A lo largo de nuestra vida, hemos ido viendo cómo personajes, funciones y aparatos que antes parecían imprescindibles, se van convirtiendo en caducos y anacrónicos.
Y ello tiene que ver con todo tipo de cosas: desde los discos de acetato hasta la televisión en blanco y negro; desde los abrelatas hasta el agente de tránsito de crucero, pasando por las estudiantinas, las últimas décadas han sido un torbellino que se ha llevado entre las patas antiguallas que, en su tiempo, eran o parecían importantes.
Una de esas antigüedades en vías de desaparición es la monarquía.

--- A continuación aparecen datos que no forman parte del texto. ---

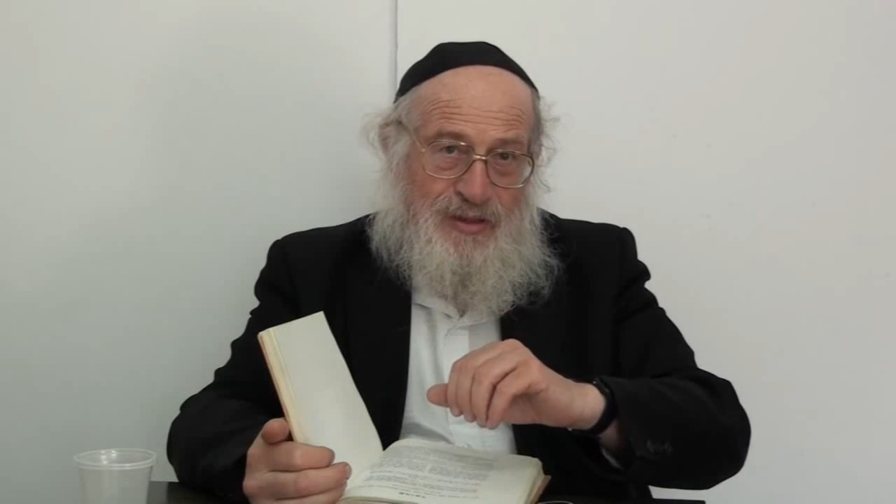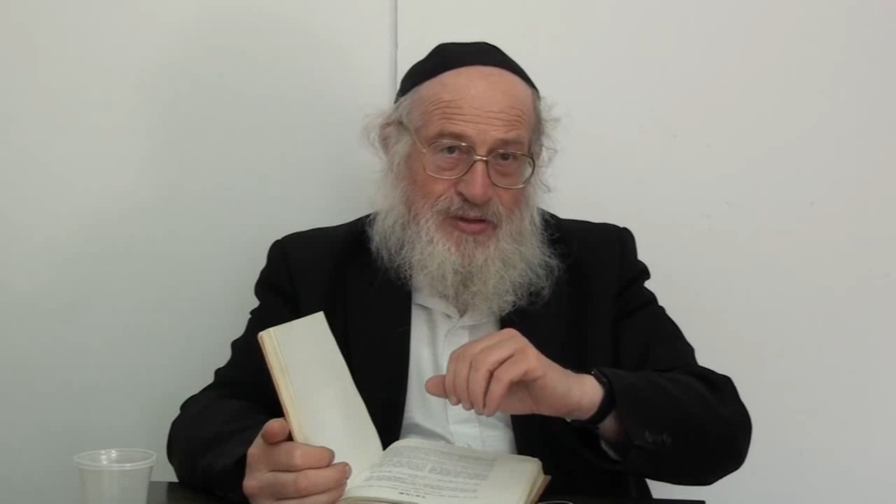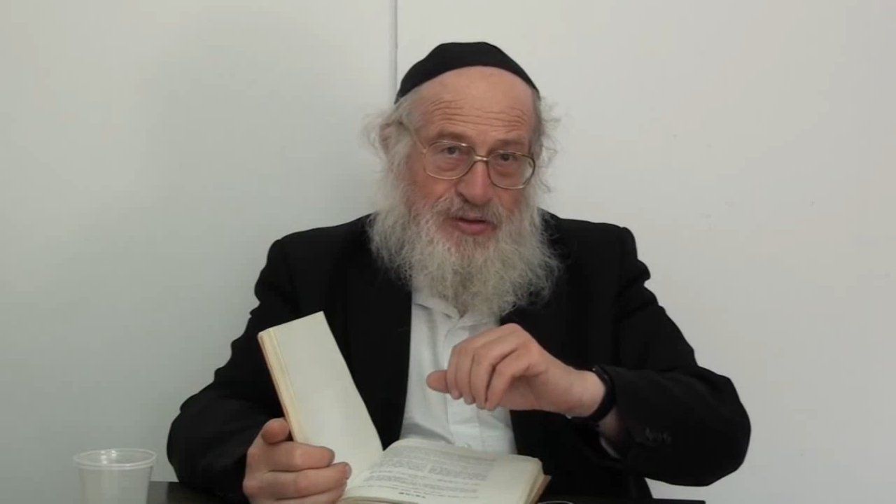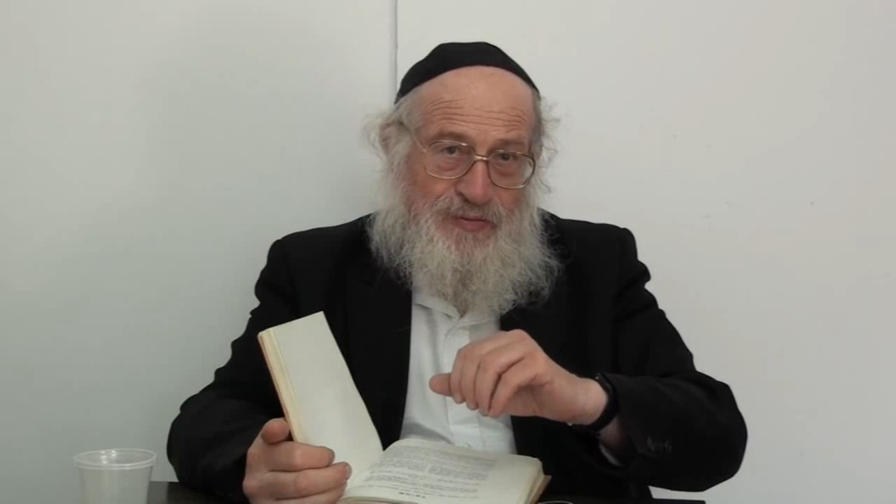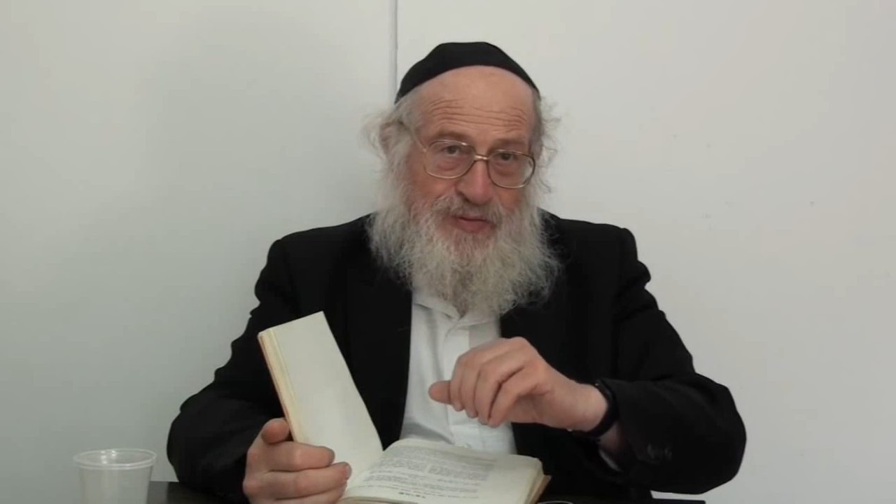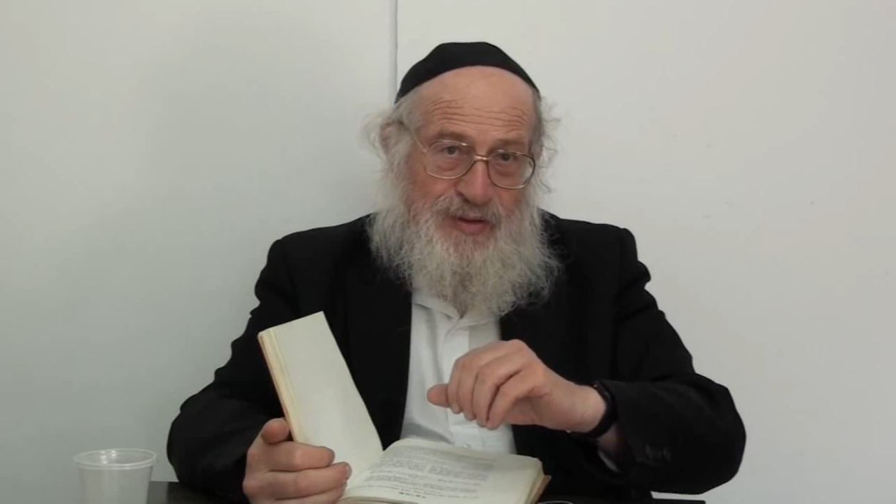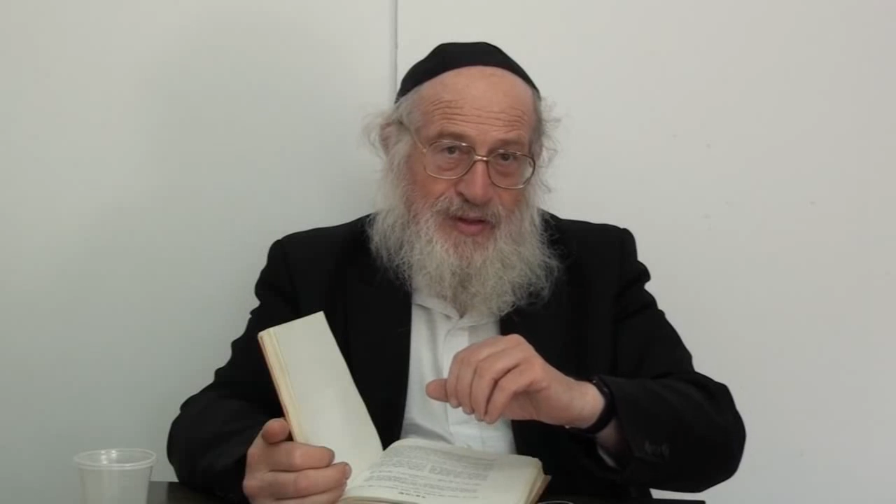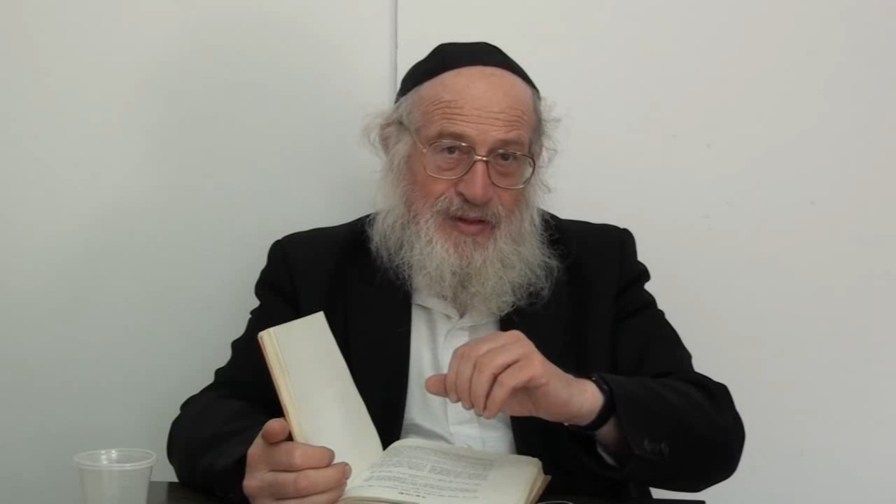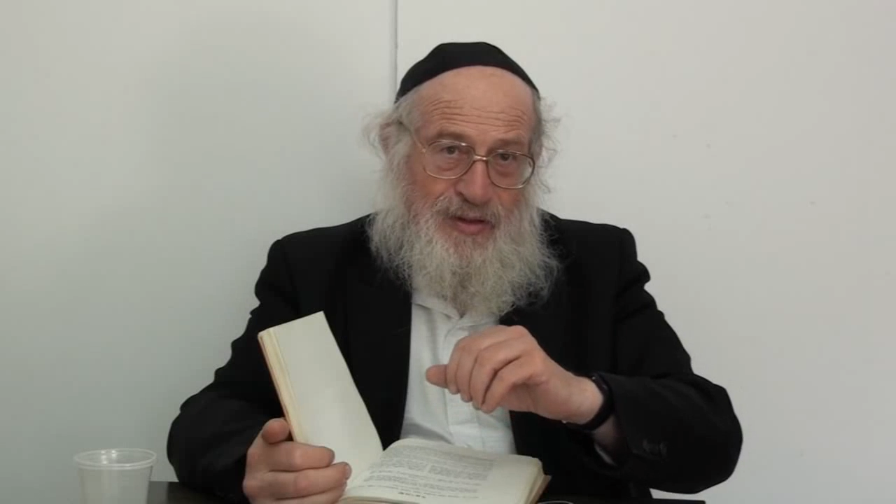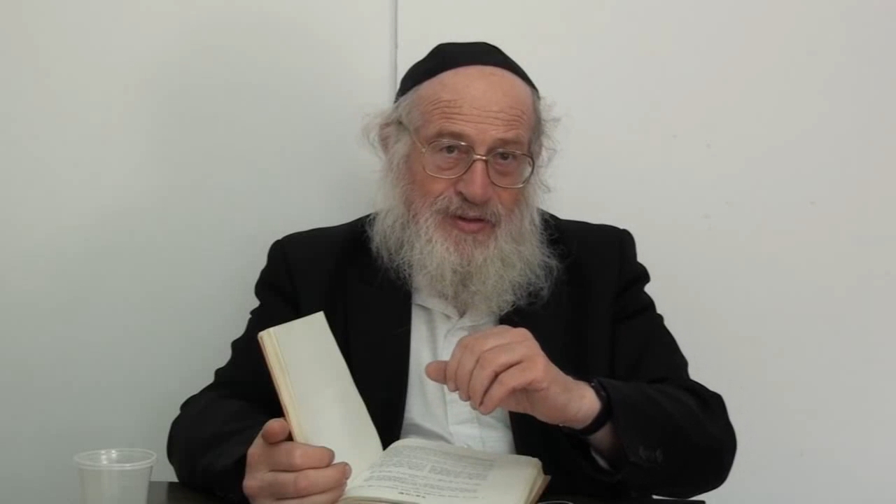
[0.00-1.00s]

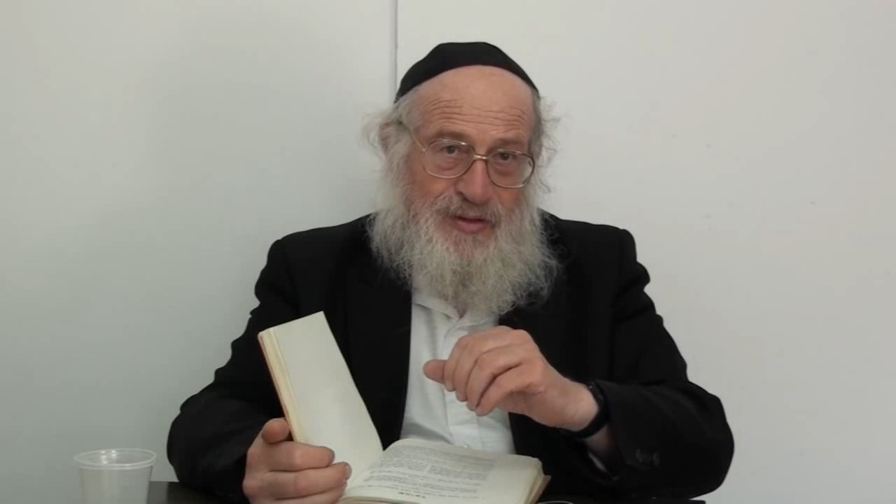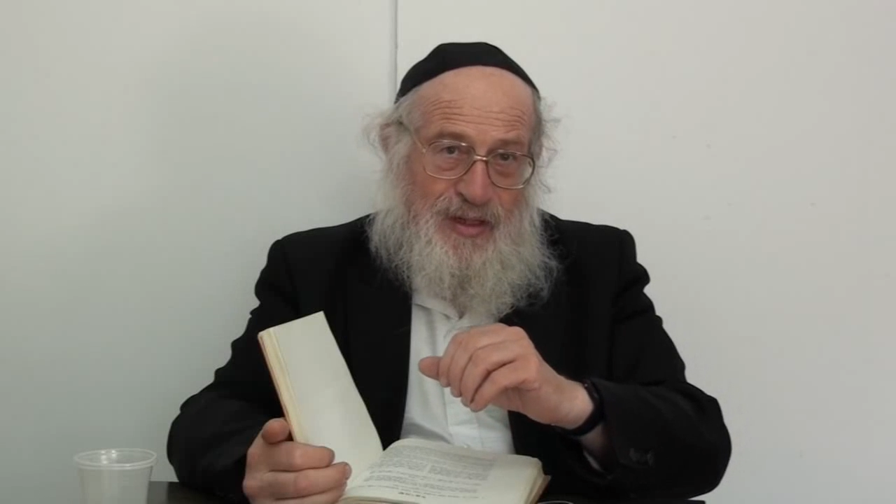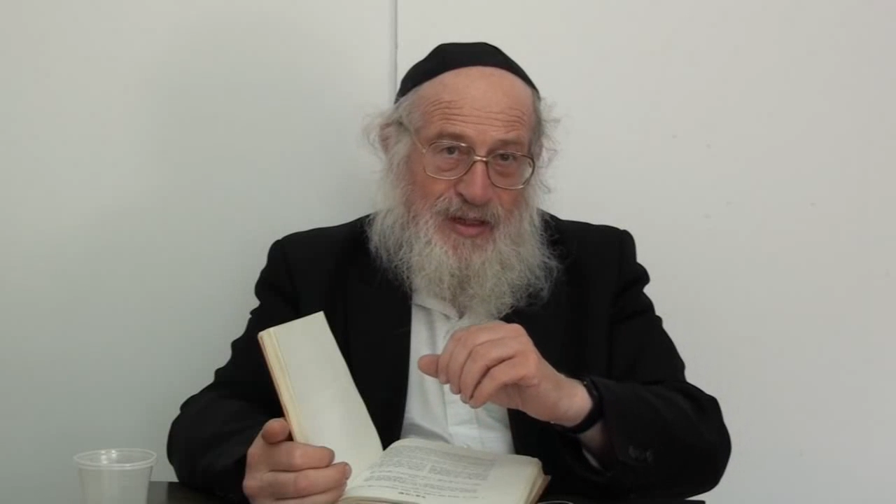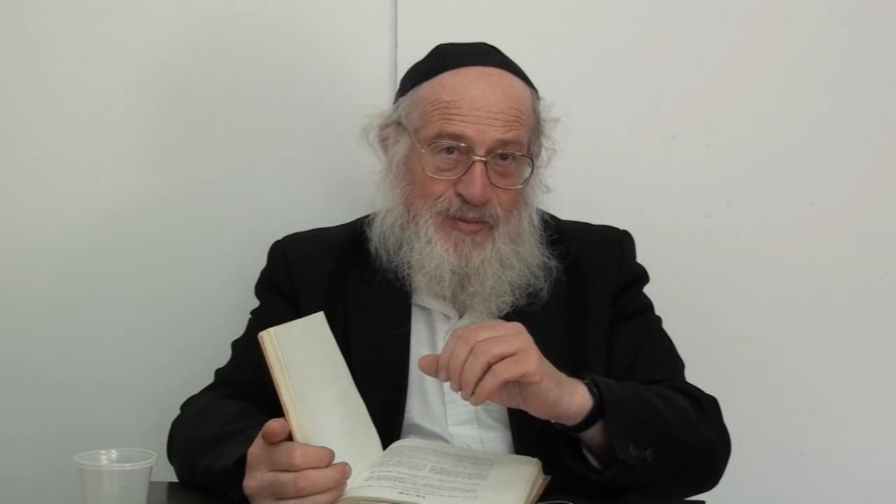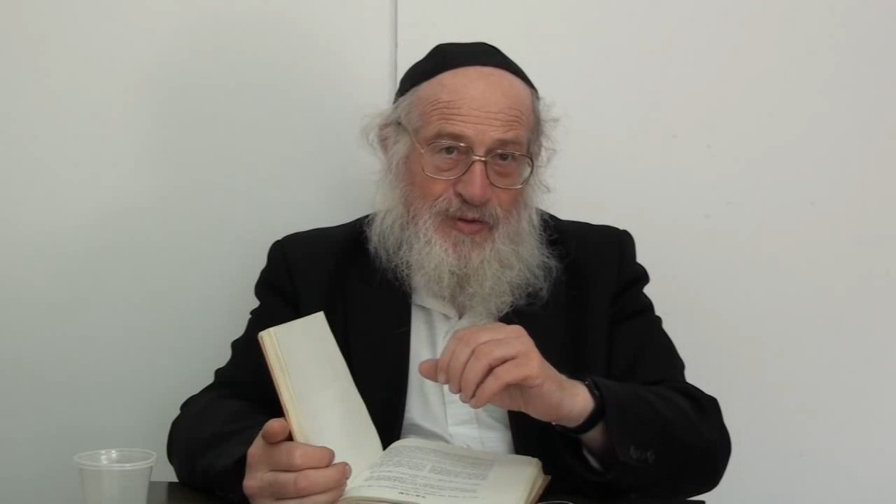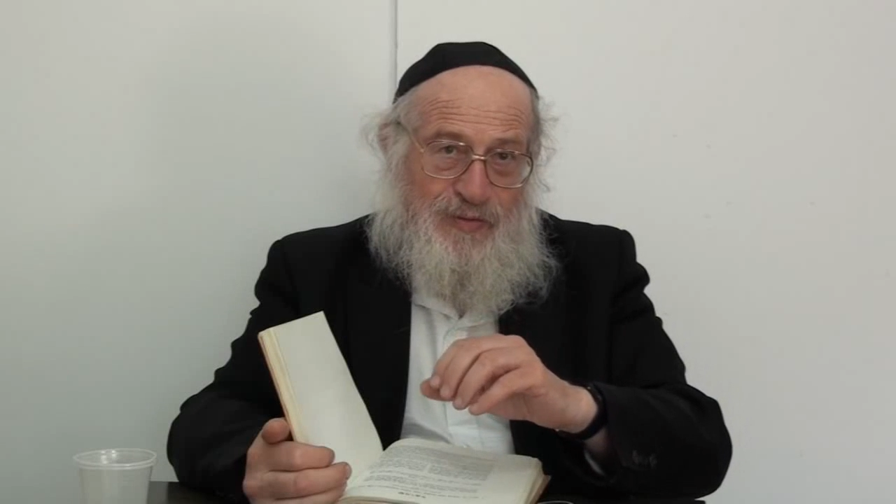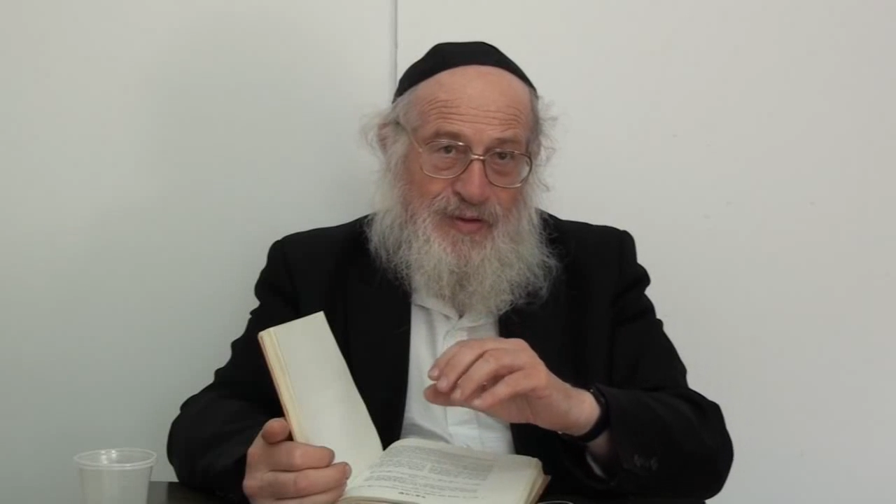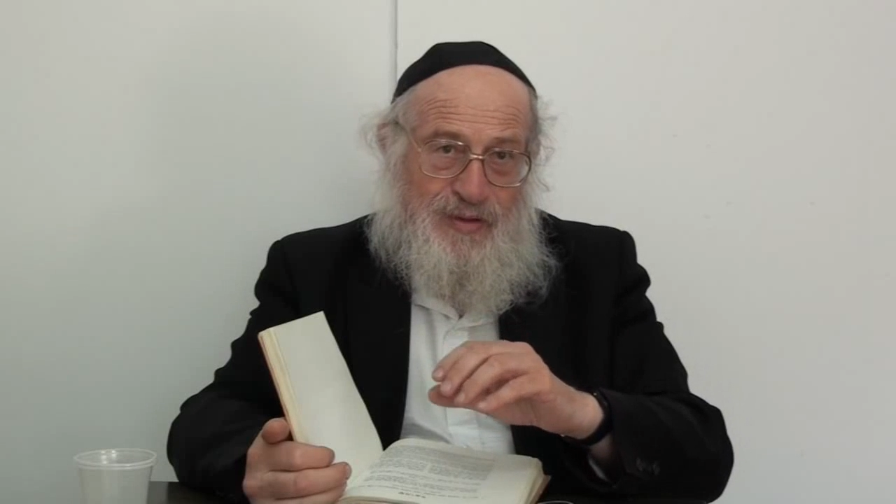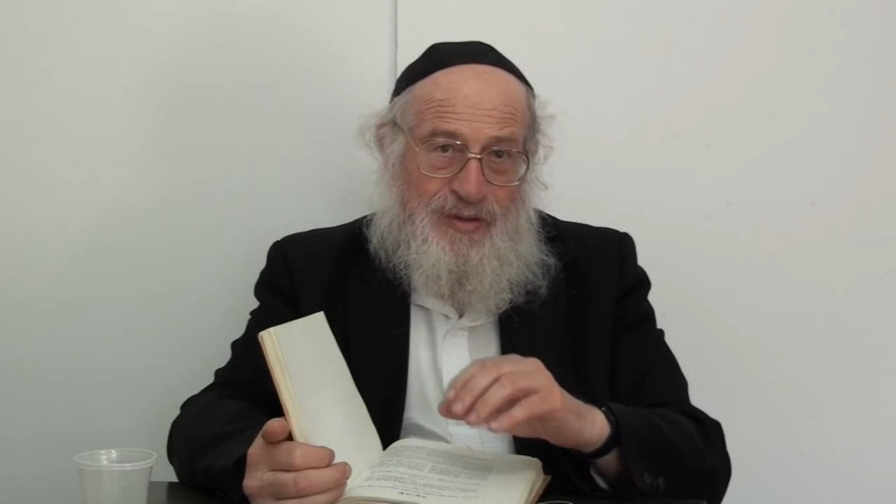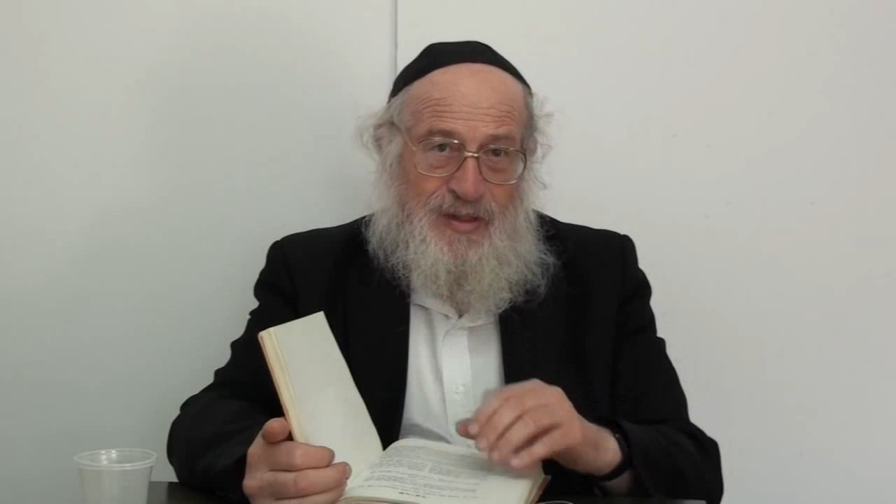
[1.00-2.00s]
Shofet and also like prophet.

Cuando nacieron los Estados Unidos, hace poco más de 230 años, eran la única república en este mundo. Los monarcas, las testas coronadas, gobernaban al 99.5% de la Humanidad. Se tratara del Rey de Inglaterra o de Francia, el Zar de Rusia, el Emperador de China o el Rajá de Jaipur, casi todo habitante de la Tierra era gobernado por una forma u otra de monarquía.
Hoy la situación es muy distinta: las repúblicas (funcionales o disfuncionales, eso ya es otra cuestión) constituyen la forma preferida de Gobierno y las monarquías rigen a sólo un puñado de naciones. Y en la mayoría de ellas, además, los reyes tienen poca o nula autoridad efectiva. Como siempre digo, si Isabel II de Inglaterra no puede gobernar a sus nueras, ¿va a poder gobernar a la Pérfida Albión?

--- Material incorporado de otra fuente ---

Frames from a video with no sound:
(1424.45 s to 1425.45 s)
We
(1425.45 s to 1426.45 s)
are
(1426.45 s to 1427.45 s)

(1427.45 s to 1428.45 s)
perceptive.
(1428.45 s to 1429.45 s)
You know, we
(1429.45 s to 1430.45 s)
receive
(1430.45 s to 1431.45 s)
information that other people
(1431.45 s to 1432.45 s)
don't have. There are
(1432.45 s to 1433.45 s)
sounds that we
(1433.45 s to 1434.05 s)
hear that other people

Todo esto tiene que ver con que, en días pasados, murió uno de los últimos reyes que encabezara una monarquía de las antigüitas, de las absolutas, de las que uno relaciona con los cuentos de hadas y suegros de Shrek. A los 92 años de edad murió Mohammad Zahir Shah, el último monarca de Afganistán.
Este señor fue rey de esa montañosa región durante 40 años, de 1933 a 1973, cuando fue derrocado en una intriga palaciega. En esas cuatro décadas prefirió delegar el poder real en su numerosa parentela, mientras él se dedicaba a cultivar fresas. No fue sino hasta los años sesenta que introdujo algunas novedades modernizadoras, como darle al país una constitución y mayores derechos a las mujeres. A la postre, fue destronado y vivió casi 30 años en el exilio.
Según cualquier estándar usual, Zahir Shah fue un monarca mediocre. Digo, en cuarenta años no inauguró ni un Puente de Solidaridad, ni una joroba en bulevar. Pero lo que son las cosas: para muchos de sus compatriotas, ésa fue una época paradisiaca, de paz y tranquilidad. Muchos veteranos ven esos años con nostalgia, cuando en Afganistán se podía, por lo menos, vivir tranquilamente.
Nadie sabe lo que tiene hasta que lo pierde. Y uno nunca sabe cuál será el juicio de la historia sino hasta que ésta se va desenrollando. Los que parecían chafas, con el tiempo pueden parecer cada vez mejores. Cuestión de óptica... y de qué tan malos hayan sido los siguientes.